— INPUT RECORDS —

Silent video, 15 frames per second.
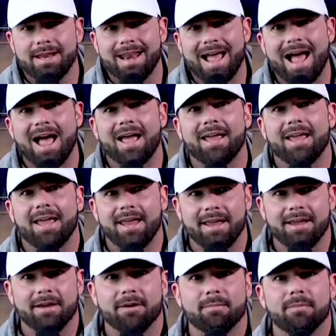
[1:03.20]
and I
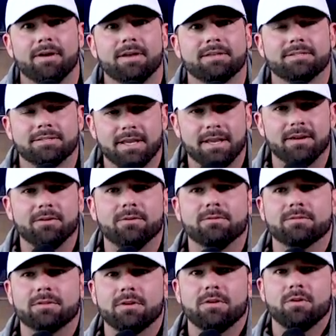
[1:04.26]
am a
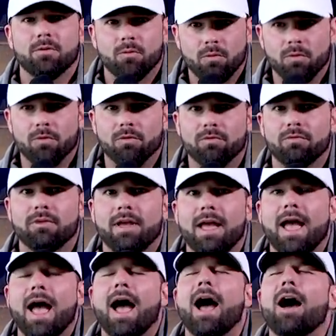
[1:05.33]
sales wolf.
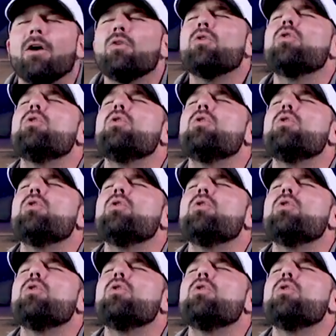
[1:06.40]
Ah,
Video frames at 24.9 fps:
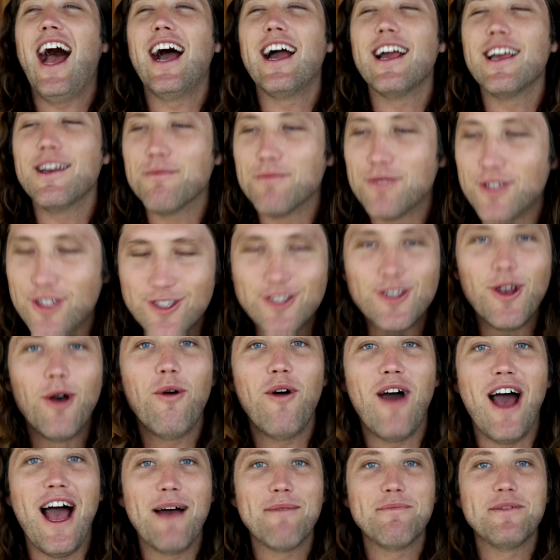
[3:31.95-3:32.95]
I am
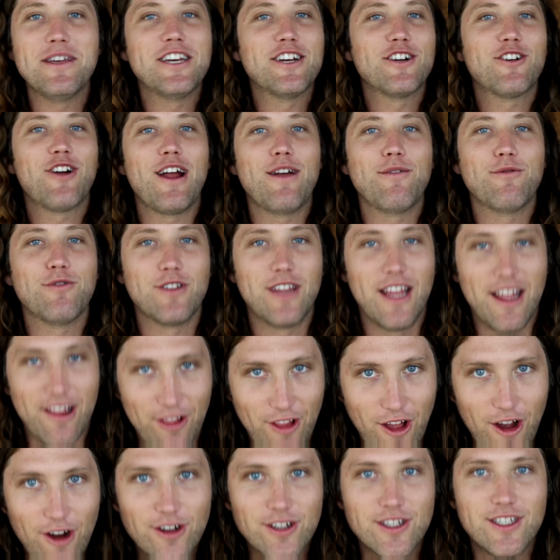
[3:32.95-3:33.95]
so happy and grateful
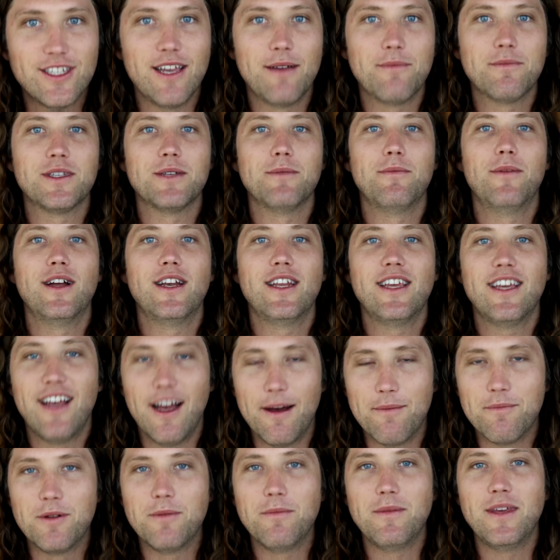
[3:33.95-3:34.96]
that large sums of money
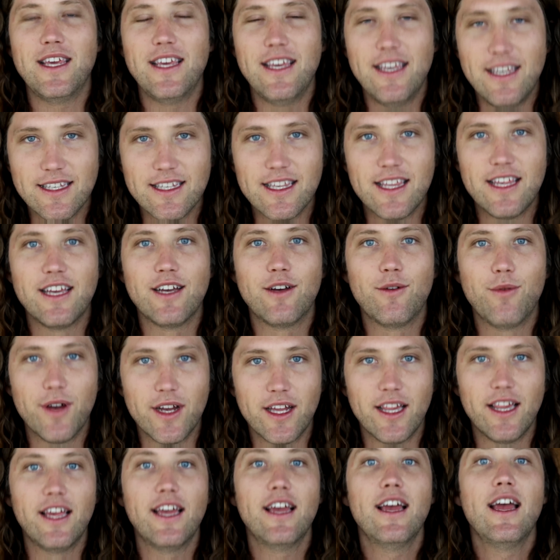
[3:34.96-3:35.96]
come to me easily and
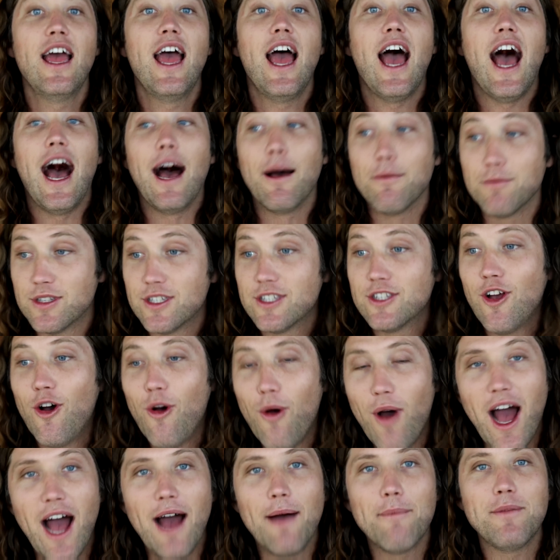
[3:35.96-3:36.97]
quickly. I'm
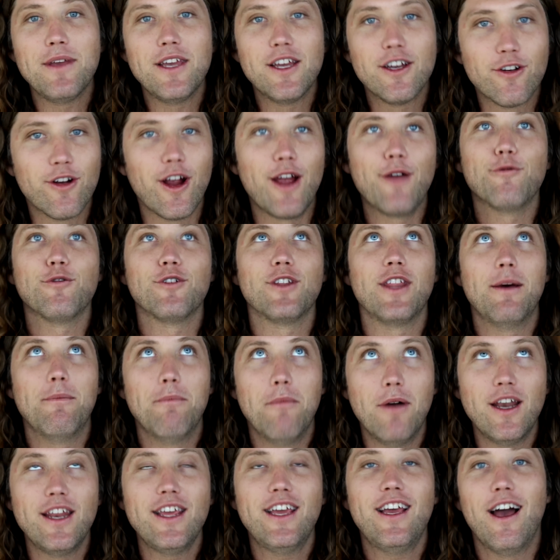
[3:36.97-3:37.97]
so happy and grateful that
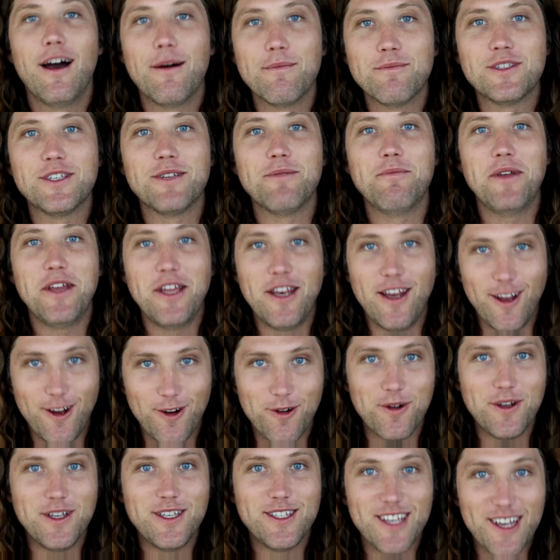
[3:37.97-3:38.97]
money comes to me in
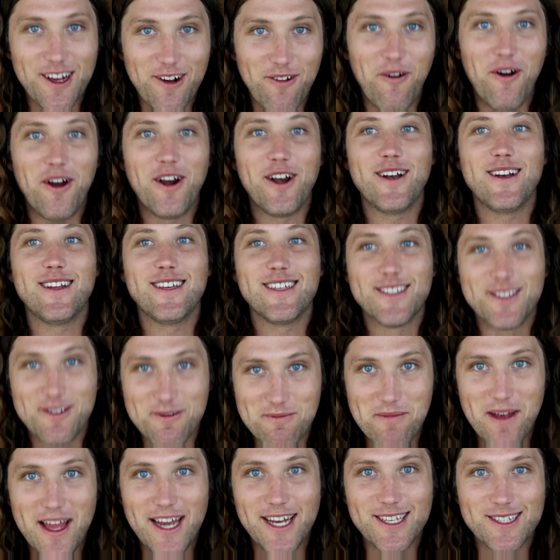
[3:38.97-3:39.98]
increasing quantities
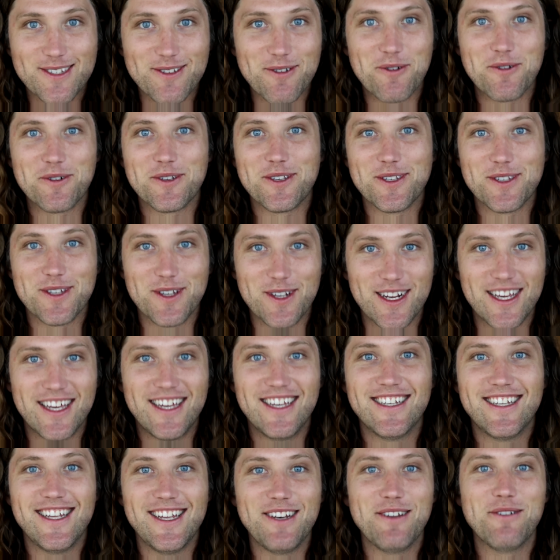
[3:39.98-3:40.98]
through many sources on a
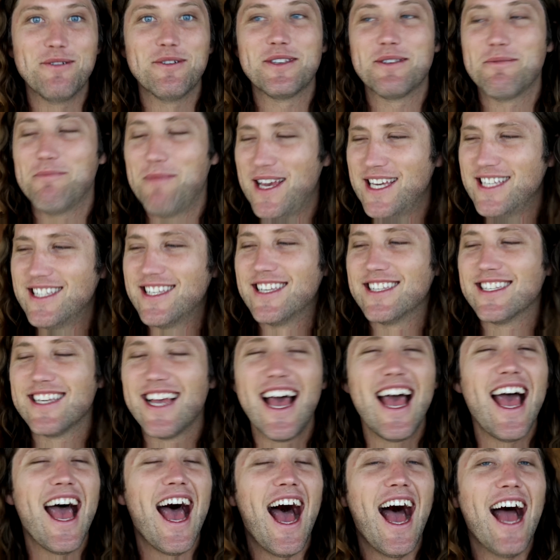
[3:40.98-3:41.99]
continuous basis.
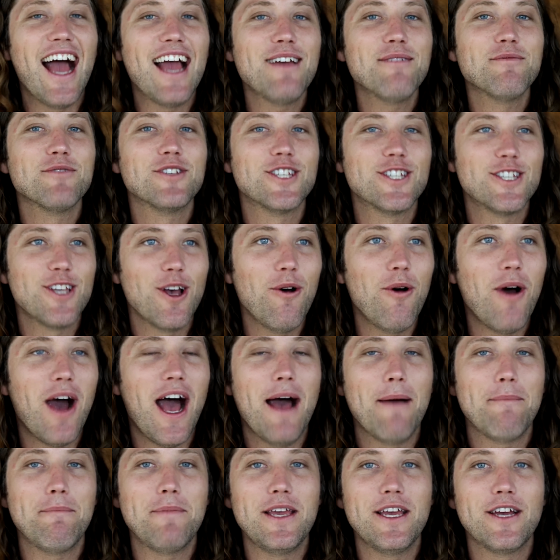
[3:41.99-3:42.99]
I am so
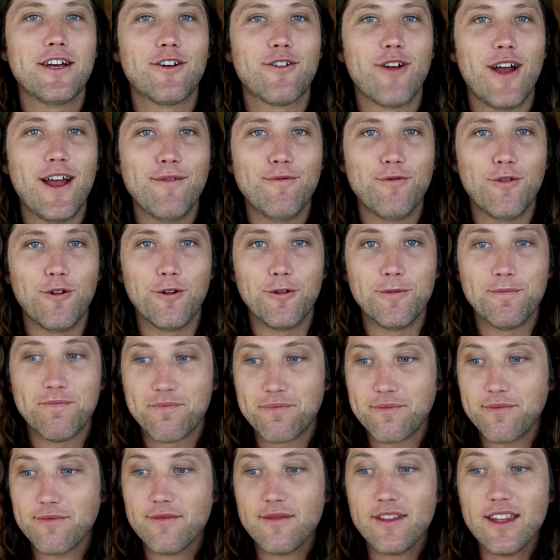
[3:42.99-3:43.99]
happy and
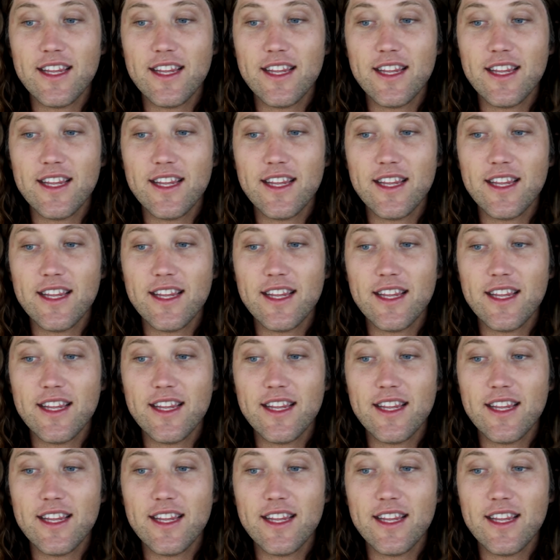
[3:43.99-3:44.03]
grateful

— TASK PROMPT —
From the data, collect all lines where the string "frames" appears.

— SOLUTION TO THE PROBLEM —
Silent video, 15 frames per second.
Video frames at 24.9 fps:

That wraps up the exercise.